Just as I did not want to work at an SME when I graduated, neither did many other young and bright people my age. To make matters worse, the cleaning industry is not exactly a crowd favourite.

So, when we did recruit, we would get few suitable applicants, and more often than not, we would spend weeks courting a potential candidate, only to be told that they had taken up another offer with a multinational company or startup.

Some time in 2020, after being told again that a candidate was going to “join a startup instead”, we thought, why not just give the people what they want?

We are a fast-growing company, and we are aggressively adopting technology.

With the support of government agency Enterprise Singapore, we are in the process of building our own operational backend and launching a client app for Android and iOS so clients can book, manage and pay for services with their mobile phones.

So aren’t we technically a startup?

Last year, with the help of a branding grant, we rebranded ourselves from an “SME” to a “startup”.

And apparently, the dirty little secret to being a startup is to have a one-word long name with as few syllables as possible.

I guess today, we are no longer Luce Maintenance Group Private Limited, an SME cleaning company. We are Luce SG, a cleaning startup.

MESSAGE FOR MILLENNIALS

I do realise that most young professionals around my age strongly prefer to work for startups instead of SMEs because that is the sexy new thing. I have felt that way myself as well.

But seeing how technology can transform even the most traditional of businesses, I realised that a startup or a SME is just a label.

At the end of the day, they are all just private limited companies.

Startups often start in an environment where they have little or no experience but bring technology to grow and scale tremendously.
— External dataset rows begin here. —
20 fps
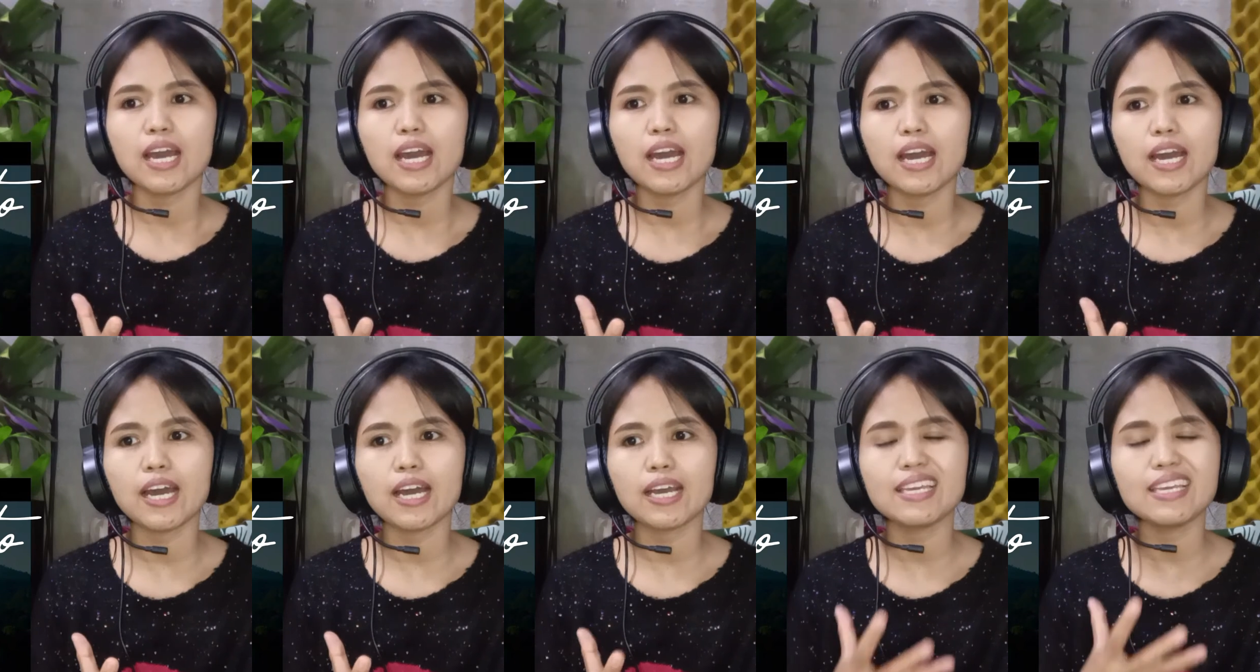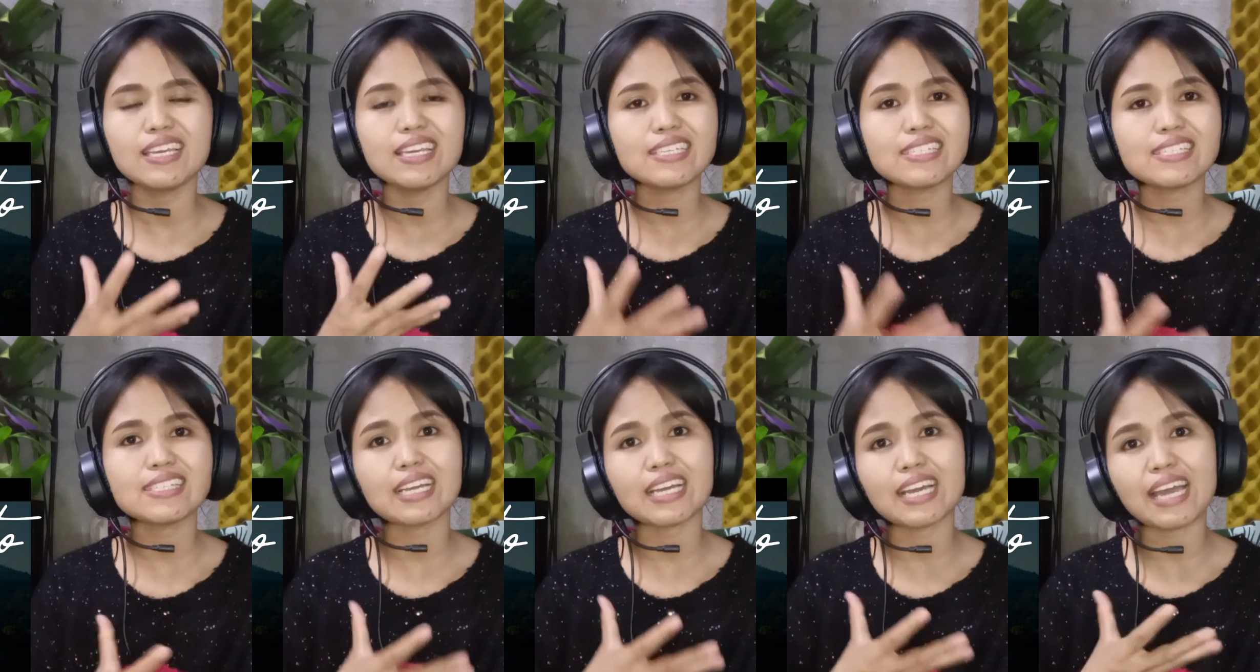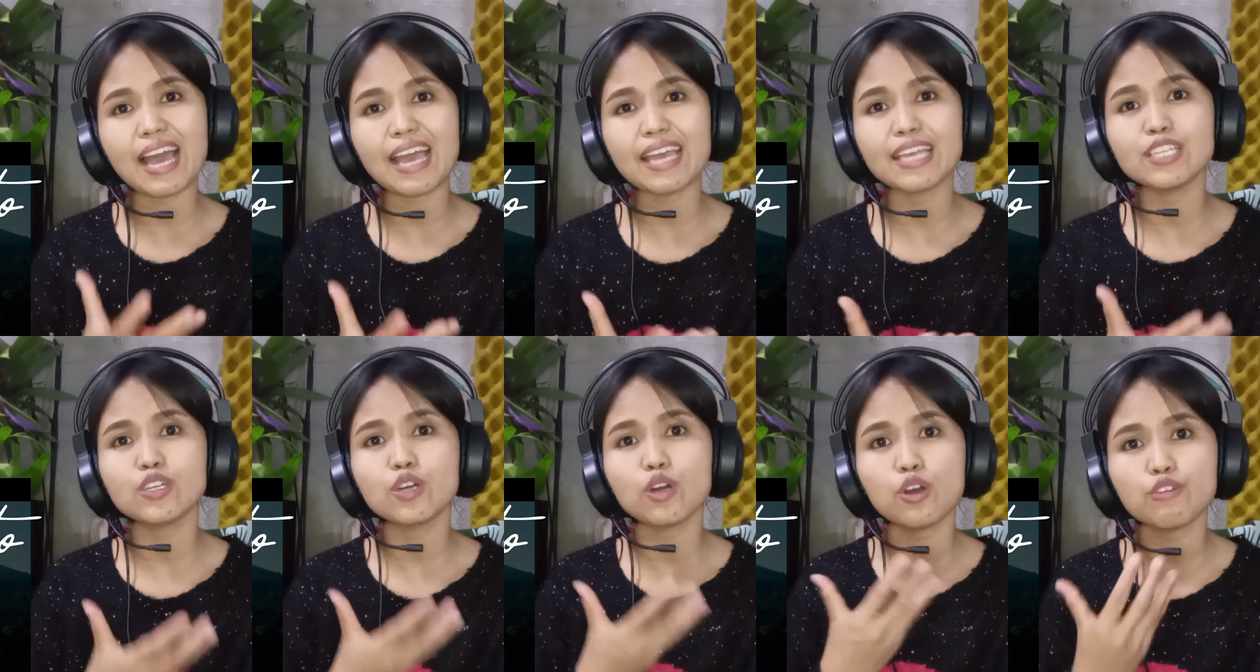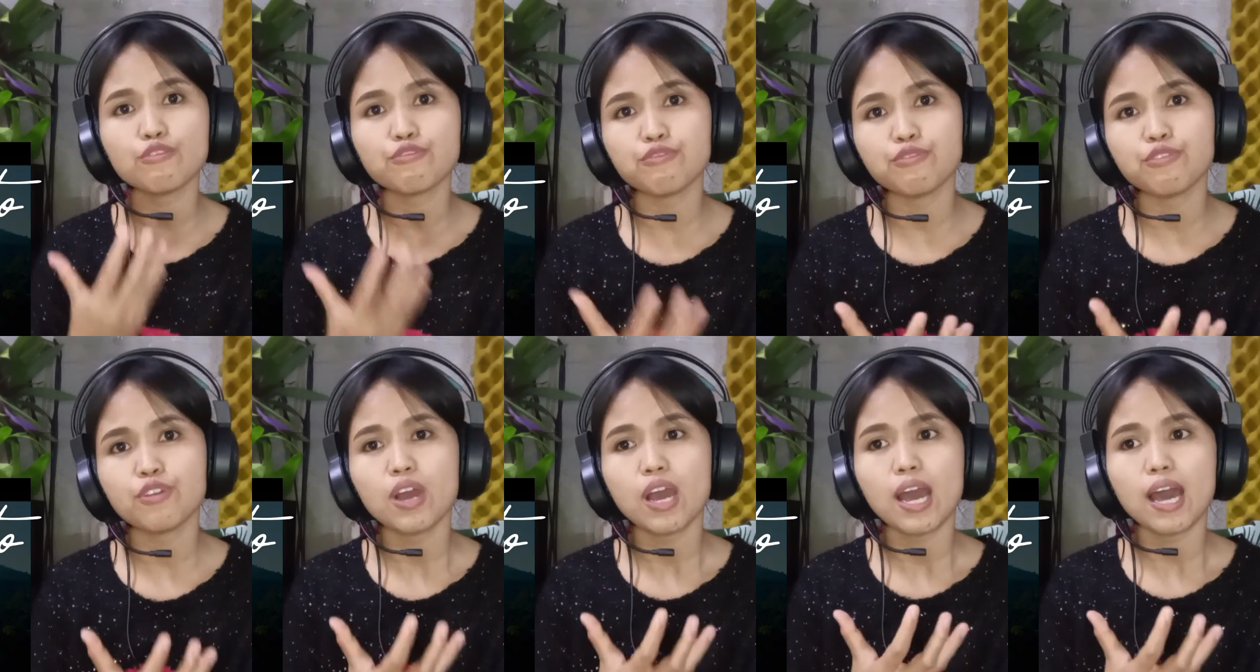uh, he is the kind
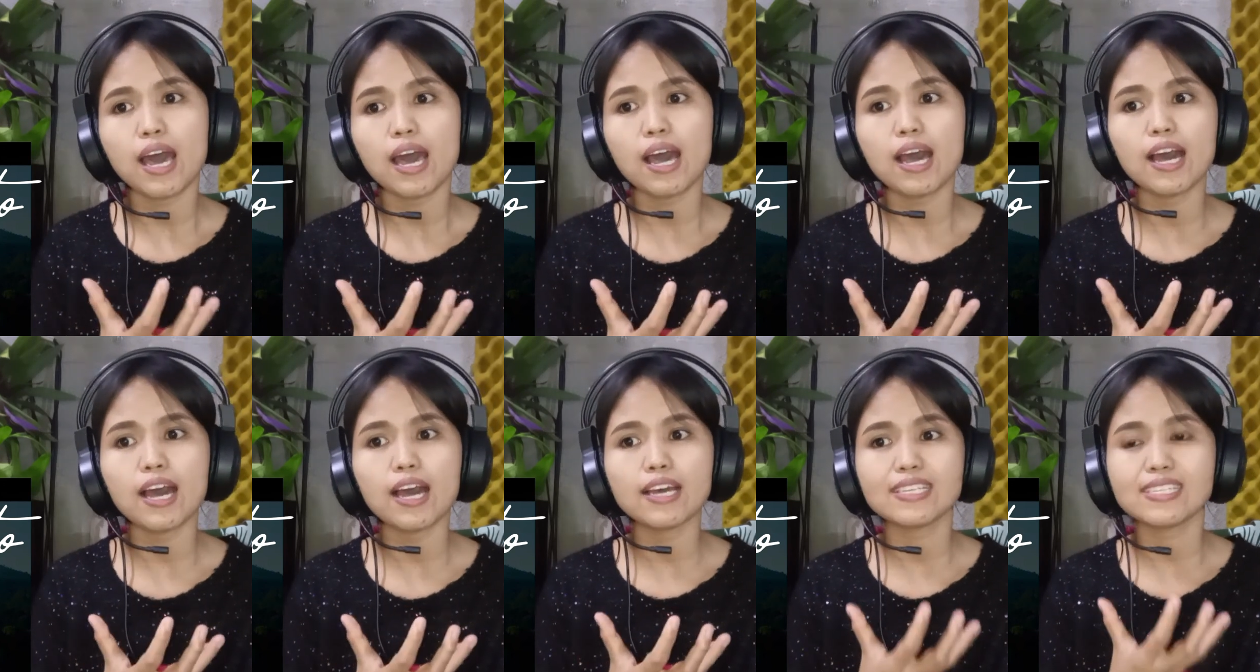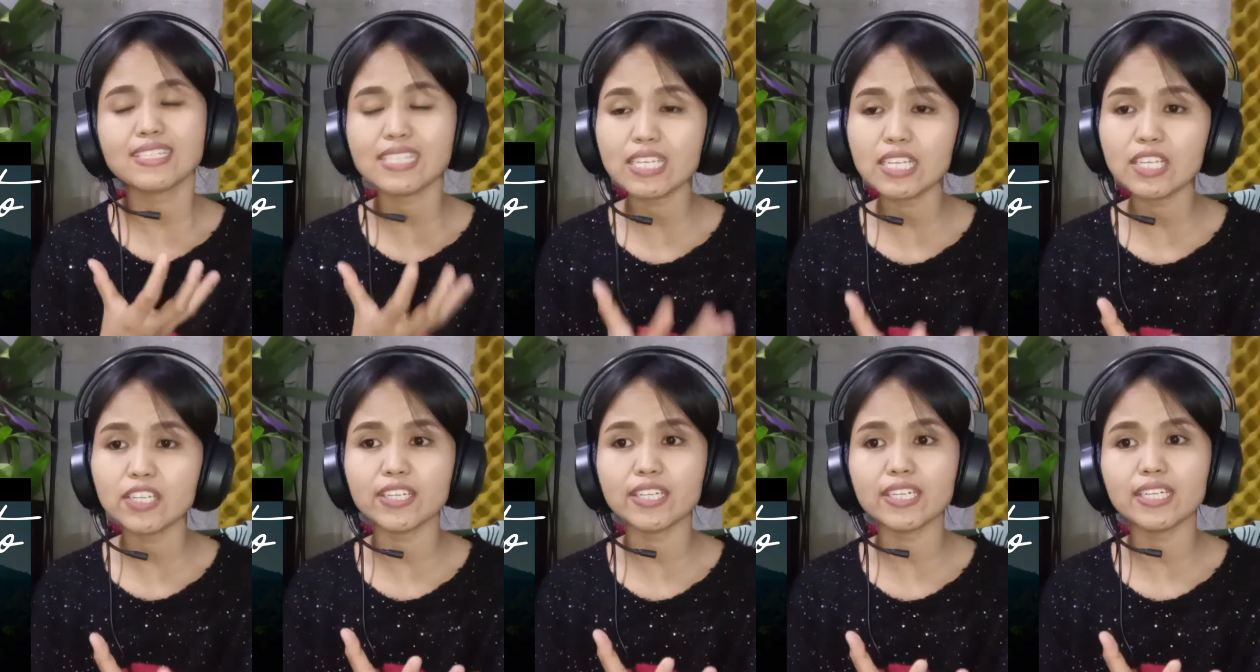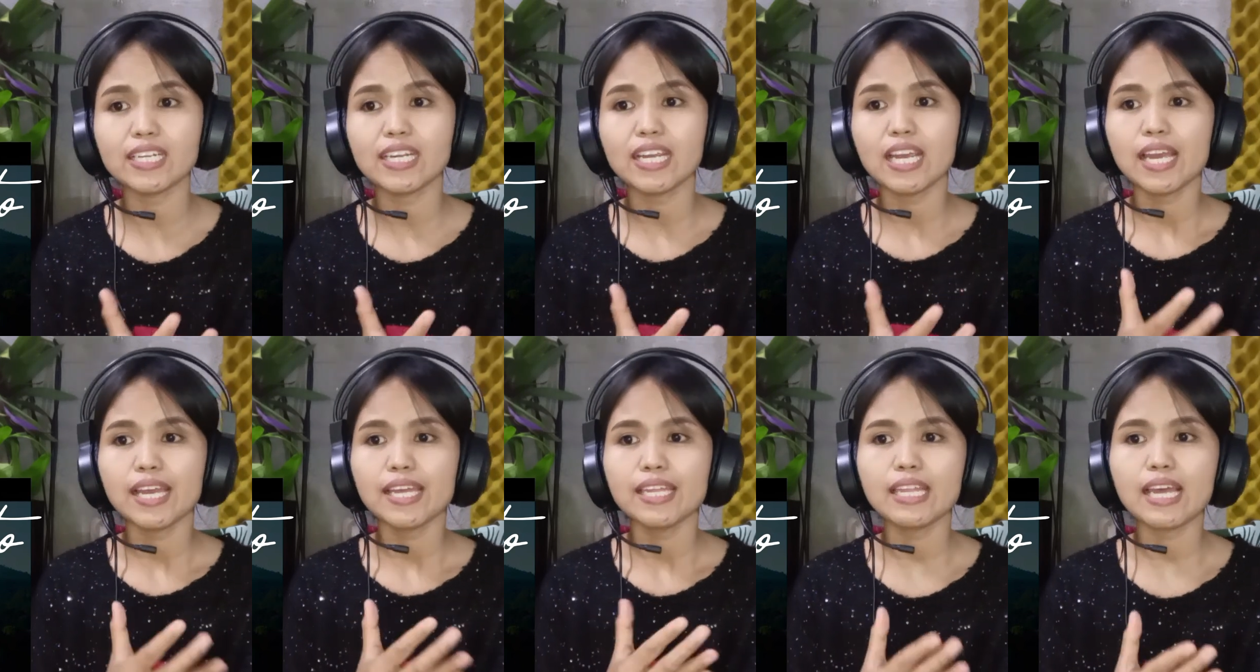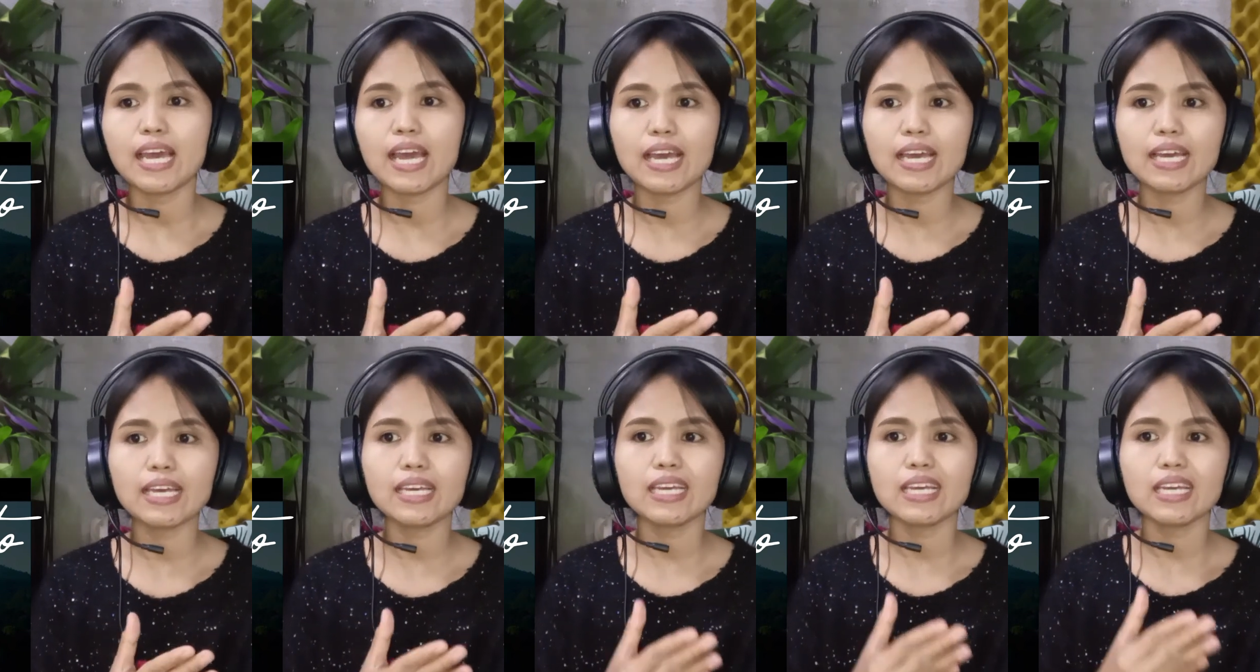of uh, singer
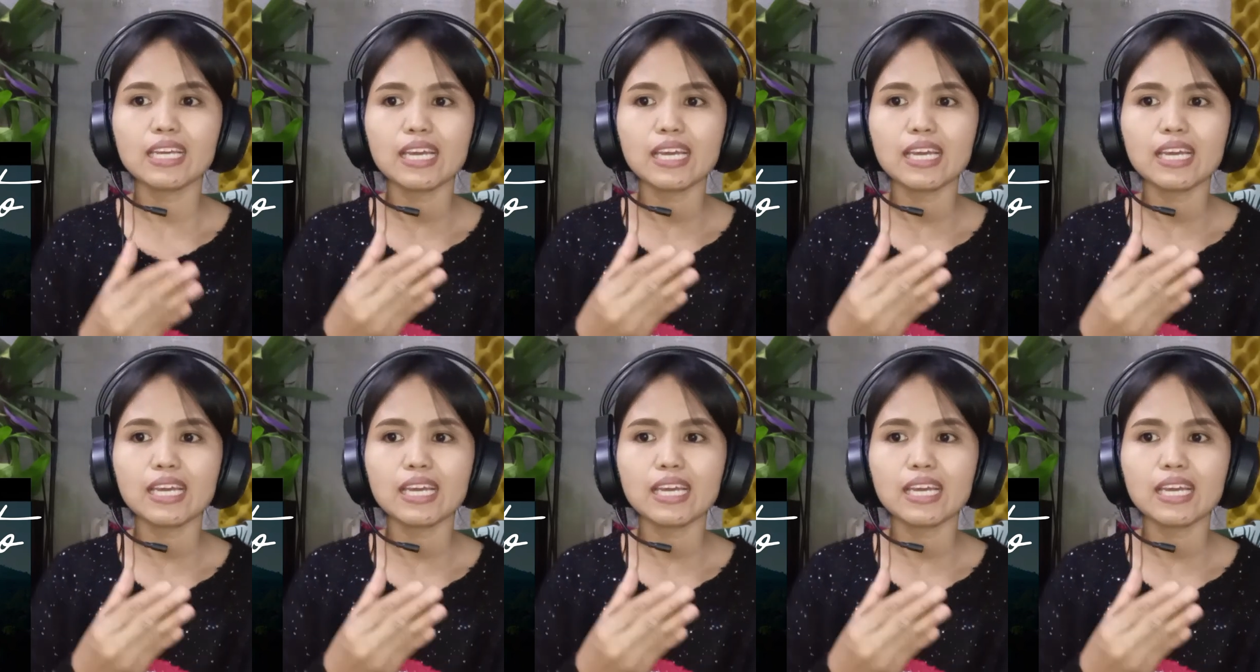na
SMEs are often in environments where they are very experienced, but do not see the possibilities that technology can bring.
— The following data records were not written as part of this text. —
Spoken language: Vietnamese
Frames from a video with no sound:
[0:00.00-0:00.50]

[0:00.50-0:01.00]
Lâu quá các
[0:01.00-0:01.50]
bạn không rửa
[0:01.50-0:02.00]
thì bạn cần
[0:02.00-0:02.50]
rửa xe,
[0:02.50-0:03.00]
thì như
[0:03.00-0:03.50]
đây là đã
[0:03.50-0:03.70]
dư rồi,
In these cases, technology often trumps experience, and the startups win.

But what if the SMEs can digitise and apply technology just like the startups do?

At that point, they could arguably even be in a stronger position because then they would be starting from the foundation of a strong domain expertise, and then accelerating that with technology.

Can we turn “#SME2Startup”?

I think that is a fascinating question and is what motivated me to decide to take the helm of this decidedly traditional SME in an unexciting industry.

I am glad my younger sister aged 19 has also bought into the idea of digitisation. 

She has taken a gap year during Covid-19 to learn coding and work with our in-house engineering team before she goes to university later this year.

SMEs are the backbone of our economy, and I think it is a shame that younger and technologically savvy professionals tend to shun them when in fact it is where I think we can make the most difference and have a challenge that is no less satisfying than joining a startup.

I hope that my journey can encourage other young professionals to join and transform our SME landscape.

 

ABOUT THE AUTHOR:

Zhang Yitao Jason, 30, is director at Luce, a facilities and home services firm.